The Shipwrights Way is a spellbinding long-distance hike that winds through the historic Hampshire countryside, where wildlife thrives and beauty flourishes, to finish on the English Channel.
The name of the trail reflects Hampshire’s shipbuilding heritage and follows the route that oak trees were taken in Tudor times, from Alice Holt Forest to Portsmouth Historic Dockyard, to be turned into pioneering naval vessels.
From Bentley Railway Station, the Way travels 46 miles (74 km) through the heart of the South Downs National Park, cuts across Hayling Island, and then winds along the golden coastline into the city of Portsmouth.
Along the way, you explore picturesque and much-contrasting countryside, get a slice of rural idyll in traditional villages and towns, see stunning wildlife displays in many nature reserves, and hike through some majestic woodlands.

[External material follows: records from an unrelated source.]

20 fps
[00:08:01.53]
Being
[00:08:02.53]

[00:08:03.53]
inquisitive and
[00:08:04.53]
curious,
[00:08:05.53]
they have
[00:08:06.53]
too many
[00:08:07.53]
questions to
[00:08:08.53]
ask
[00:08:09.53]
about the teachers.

Historical sites are everywhere on the route. Some highlights include: St Hubert’s, a picturesque little church from the 10th century; St Peter’s, a stunning Grade I-listed church in the heart of Petersfield; the Harrow Inn, a 17th-century and Grade II-listed pub; the Red Lion, a pretty thatched pub from the 16th century; the grandiose Portsmouth Cathedral; and HMS Warrior, Britain’s first iron-hulled, armoured warship.

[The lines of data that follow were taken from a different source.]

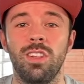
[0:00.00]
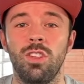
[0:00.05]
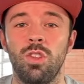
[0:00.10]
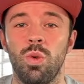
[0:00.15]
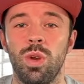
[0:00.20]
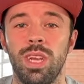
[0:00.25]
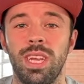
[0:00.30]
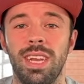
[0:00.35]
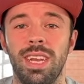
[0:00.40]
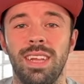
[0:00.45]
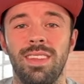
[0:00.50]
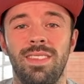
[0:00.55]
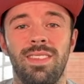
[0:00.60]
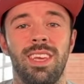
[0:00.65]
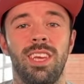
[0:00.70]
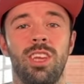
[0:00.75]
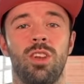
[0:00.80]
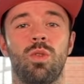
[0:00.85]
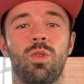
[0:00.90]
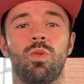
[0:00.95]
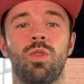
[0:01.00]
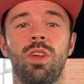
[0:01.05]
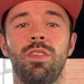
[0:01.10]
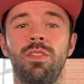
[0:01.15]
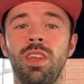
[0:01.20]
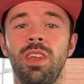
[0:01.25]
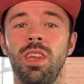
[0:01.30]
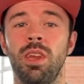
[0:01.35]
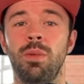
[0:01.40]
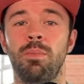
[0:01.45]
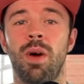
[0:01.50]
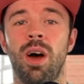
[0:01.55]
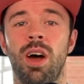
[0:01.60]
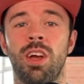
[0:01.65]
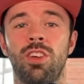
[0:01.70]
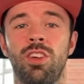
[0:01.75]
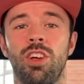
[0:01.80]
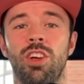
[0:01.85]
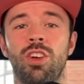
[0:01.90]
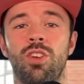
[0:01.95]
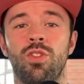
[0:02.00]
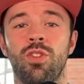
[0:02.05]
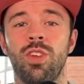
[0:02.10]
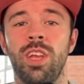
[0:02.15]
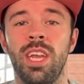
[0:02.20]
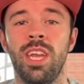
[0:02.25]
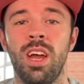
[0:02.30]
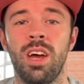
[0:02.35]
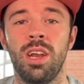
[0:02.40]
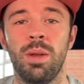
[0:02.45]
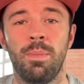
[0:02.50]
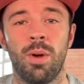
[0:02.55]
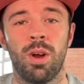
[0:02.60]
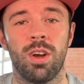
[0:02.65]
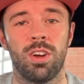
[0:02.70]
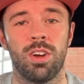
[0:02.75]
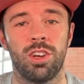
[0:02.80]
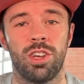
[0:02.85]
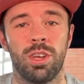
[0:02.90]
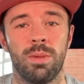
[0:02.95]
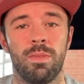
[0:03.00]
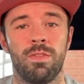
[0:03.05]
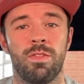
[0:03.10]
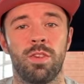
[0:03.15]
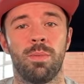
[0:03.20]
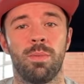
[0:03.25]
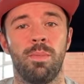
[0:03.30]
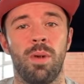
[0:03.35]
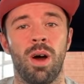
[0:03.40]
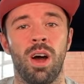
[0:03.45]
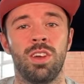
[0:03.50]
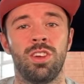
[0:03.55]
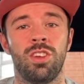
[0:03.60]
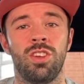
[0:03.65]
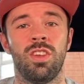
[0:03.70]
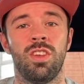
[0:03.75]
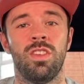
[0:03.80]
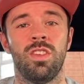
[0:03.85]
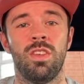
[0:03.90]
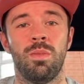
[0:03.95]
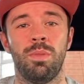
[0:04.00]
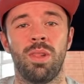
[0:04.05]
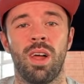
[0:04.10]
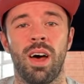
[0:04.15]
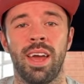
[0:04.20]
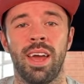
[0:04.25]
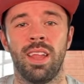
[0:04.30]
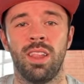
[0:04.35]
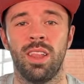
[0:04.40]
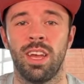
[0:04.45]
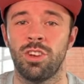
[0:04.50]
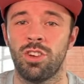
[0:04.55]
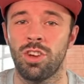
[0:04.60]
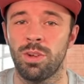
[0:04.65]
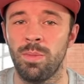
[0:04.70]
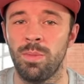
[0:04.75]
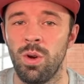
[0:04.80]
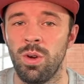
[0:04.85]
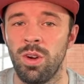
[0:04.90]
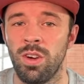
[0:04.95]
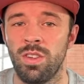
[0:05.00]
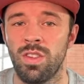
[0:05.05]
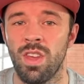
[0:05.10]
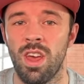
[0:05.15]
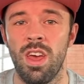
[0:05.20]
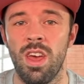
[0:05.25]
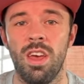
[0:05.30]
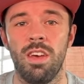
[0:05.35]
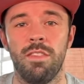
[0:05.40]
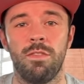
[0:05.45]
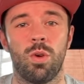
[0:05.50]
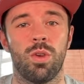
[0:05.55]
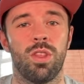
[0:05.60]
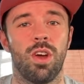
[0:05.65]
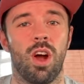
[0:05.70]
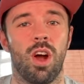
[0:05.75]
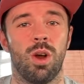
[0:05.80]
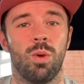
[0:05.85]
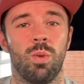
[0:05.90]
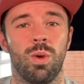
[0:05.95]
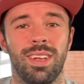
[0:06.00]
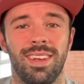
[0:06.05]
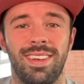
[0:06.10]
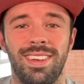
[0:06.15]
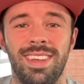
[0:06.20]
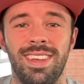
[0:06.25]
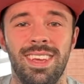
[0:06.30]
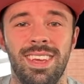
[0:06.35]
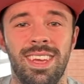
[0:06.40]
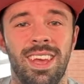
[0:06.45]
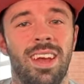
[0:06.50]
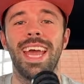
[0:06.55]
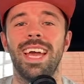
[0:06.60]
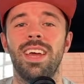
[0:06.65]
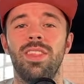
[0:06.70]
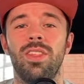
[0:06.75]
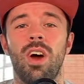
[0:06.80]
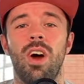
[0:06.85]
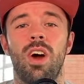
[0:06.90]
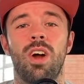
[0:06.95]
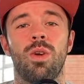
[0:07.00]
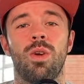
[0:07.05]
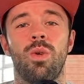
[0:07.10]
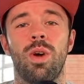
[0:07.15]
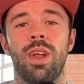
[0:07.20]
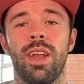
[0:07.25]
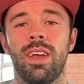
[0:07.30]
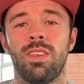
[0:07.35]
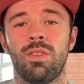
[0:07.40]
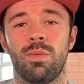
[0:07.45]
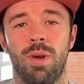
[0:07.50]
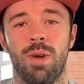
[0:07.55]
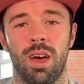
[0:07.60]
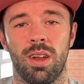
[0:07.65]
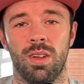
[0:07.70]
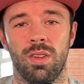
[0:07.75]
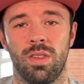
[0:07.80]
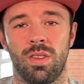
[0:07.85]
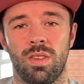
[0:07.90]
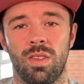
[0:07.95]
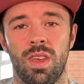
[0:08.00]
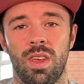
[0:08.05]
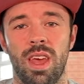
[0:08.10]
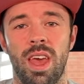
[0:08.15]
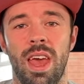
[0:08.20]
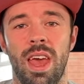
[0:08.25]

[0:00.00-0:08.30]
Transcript: in 2019, Rivian and Bosch agreed on a partnership for Bosch to supply electric motors for the R1T and the R1S models.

For the most part, the route stays off-road, using rights of way and permissive paths. The walking is generally easy and the trail never strays too far from civilisation, making it a good choice for beginners and seasoned long-distance hikers alike. The route is waymarked throughout, just look-out for a ship's wheel and the trail name.
In this Collection, I have opted for an ambitious three-day itinerary; 18.4 miles (29.6 km), 15.4 miles (24.8 km), and 13.5 miles (21.7 km), respectively. As the terrain is easygoing and the hike is on a general downwards trajectory, anyone with good fitness will smash through these stages, especially on long summer days.

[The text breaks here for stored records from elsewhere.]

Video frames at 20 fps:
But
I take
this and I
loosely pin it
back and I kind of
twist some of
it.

However, as with all my Collections, any routes that are over 15 miles (24.1 km) long have a suggestion on how you can split them. Of course, you can split up each stage into as many days as you are comfortable with. You can also walk any single stage, or a couple of stages, in isolation. Public transport is generally good along the route.
Every stop is relatively well-served with accommodation. However, places to stay can be limited so it is worth planning in advance and scheduling your rest days accordingly.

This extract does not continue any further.